We take feedback directly from chemists, QC leads, and production shift managers. Shipping errors, compatibility with pumps, even label durability in cold storage—these details shape our protocols and often result in small but meaningful improvements batch after batch. A direct producer’s touch means a better-informed, more agile response to challenges, rather than playing phone tag through intermediaries or grappling with non-specific customer service lines.
Documentation requests go above and beyond what regulatory minimums require. We provide not only standard COAs, but also support process validation efforts through tailored impurity profiles, method validation data, and supply chain transparency reports. Process chemists need to know they’re starting with the intended isomer, free of ambiguous side products or hidden moisture. Lot-level batch records with detailed start-to-finish histories support that confidence. In our facility, documentation is shaped by lived scenarios—a high-value project getting delayed by paperwork, or confusion over a regulatory mishap—so we enforce robust digital records and on-demand recall.
Sourcing DPDC directly from an established producer offers a level of traceability and confidence not found in anonymous or aggregated channels.
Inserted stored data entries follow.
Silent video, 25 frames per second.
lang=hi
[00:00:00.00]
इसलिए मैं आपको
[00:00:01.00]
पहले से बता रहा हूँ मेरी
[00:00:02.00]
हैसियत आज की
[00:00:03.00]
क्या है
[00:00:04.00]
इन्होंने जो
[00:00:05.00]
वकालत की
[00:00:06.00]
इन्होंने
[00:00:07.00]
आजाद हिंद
We stand by the claim: you know what enters the reactor, and you know who will answer customer calls day or night.
Manufacturing communities thrive on collaborative problem-solving and honesty about process limitations. DPDC is not a one-size-fits-all input, and we work with professional teams exploring new synthetic pathways, alternative ligand designs, or novel resin architectures. Recently, researchers reached out regarding custom-purified DPDC in applications for advanced rechargeable battery electrolytes—challenging, since even ppm impurity levels can skew charge-discharge cycles. Collaborating on such projects lets us fine-tune process parameters, from distillation glassware to final container linings, to push the boundaries of what’s possible. We encourage clients to approach us with new process constraints or questions, since production feedback and innovation run hand-in-hand in the specialty chemicals world.
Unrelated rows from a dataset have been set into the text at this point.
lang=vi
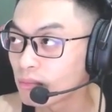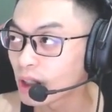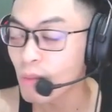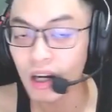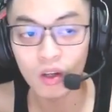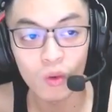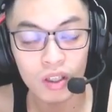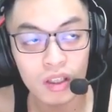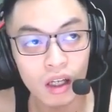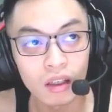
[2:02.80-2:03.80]
có bằng lồn
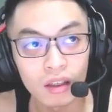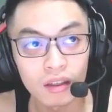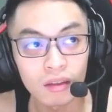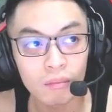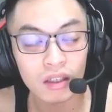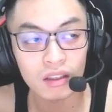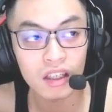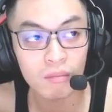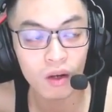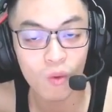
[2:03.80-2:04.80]
gì nhỉ bằng
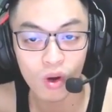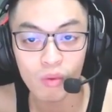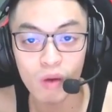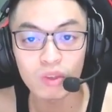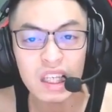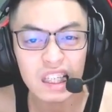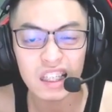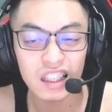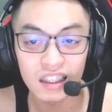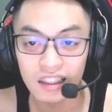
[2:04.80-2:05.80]
gì mà của công nghệ thông tin ý
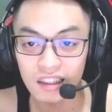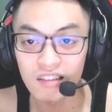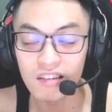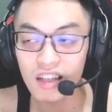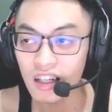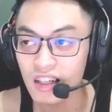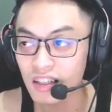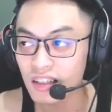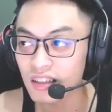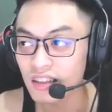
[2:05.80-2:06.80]
cử nhân
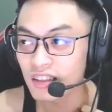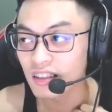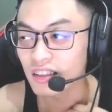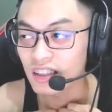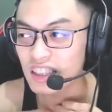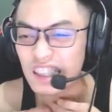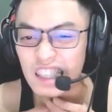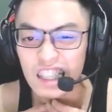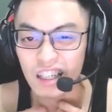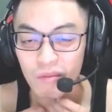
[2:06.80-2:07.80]
gì
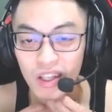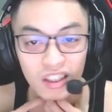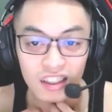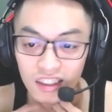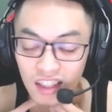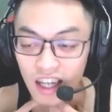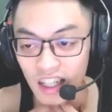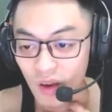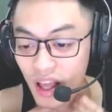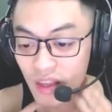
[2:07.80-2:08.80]
gì chẳng biết đấy
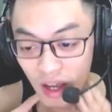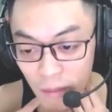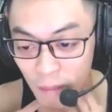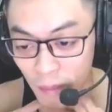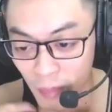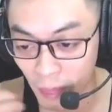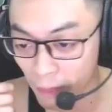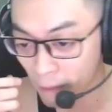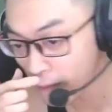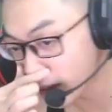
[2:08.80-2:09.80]
đại loại như vậy
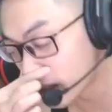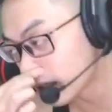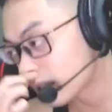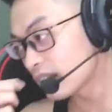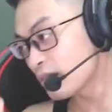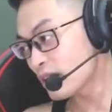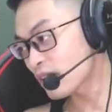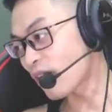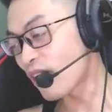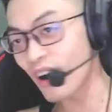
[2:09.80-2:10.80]
thì mình
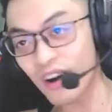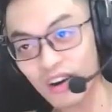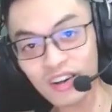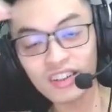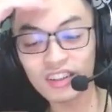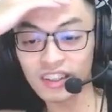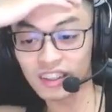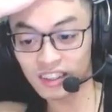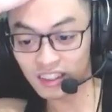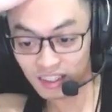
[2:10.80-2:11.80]
có
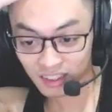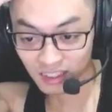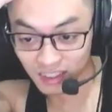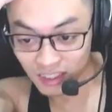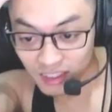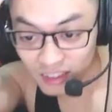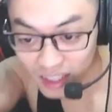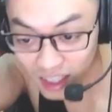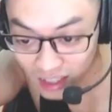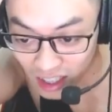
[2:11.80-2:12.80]

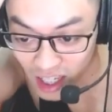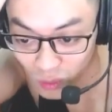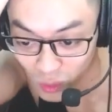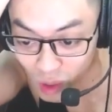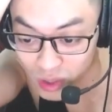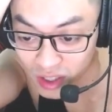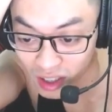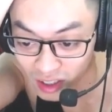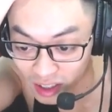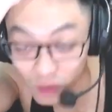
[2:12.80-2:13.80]
gì cả kiện quang trinh
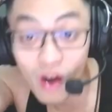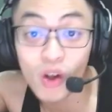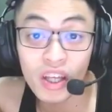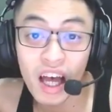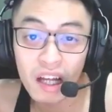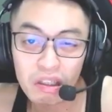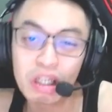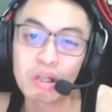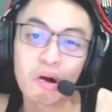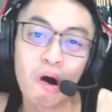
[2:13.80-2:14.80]
à anh quang có thấy à
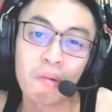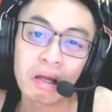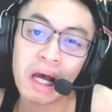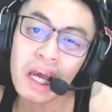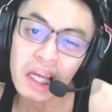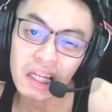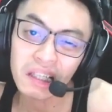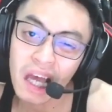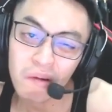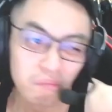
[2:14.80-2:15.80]
ít cò mẹ đấy
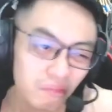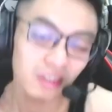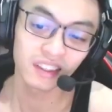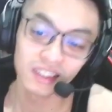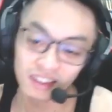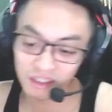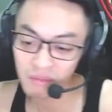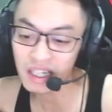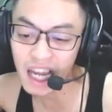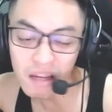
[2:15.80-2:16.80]
thấy không
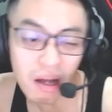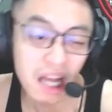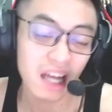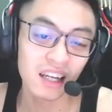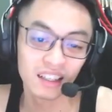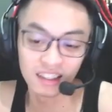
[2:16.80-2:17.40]
cái mà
Every batch of DPDC tells a story of continuous improvement, informed by unexpected findings on the shop floor and analytical curiosities in R&D labs. Working alongside users—from process engineers to discovery chemists—promotes a culture of learning and practical problem-solving. That approach, deeply rooted in our experience as actual manufacturers, has led to improvements in reaction consistency, cost management, and user experience for colleagues across the chemical supply chain.
Few specialty chemicals blend reliability, versatility, and safety the way diethyl pyridine-2,6-dicarboxylate does. By focusing on meticulous process control, intelligent packaging, and honest feedback, we position DPDC as a practical, everyday problem-solver for research, manufacturing, and advanced materials. Our relationship with users doesn’t just begin and end with a shipment—each interaction offers new opportunities to raise the standard. For companies serious about efficiency and quality, working with a true manufacturer makes the difference between constant troubleshooting and smooth, dependable results.
Our experience with diethyl pyridine-2,6-dicarboxylate spans the full stretch: design, synthesis, purification, packaging, documentation, and customer support. That depth makes it possible to respond quickly to evolving needs and keep a steady supply of product that meets—often beats—the most demanding expectations. This hands-on commitment ensures those who rely on DPDC can move their projects forward, avoid costly errors, and keep their teams focused on results.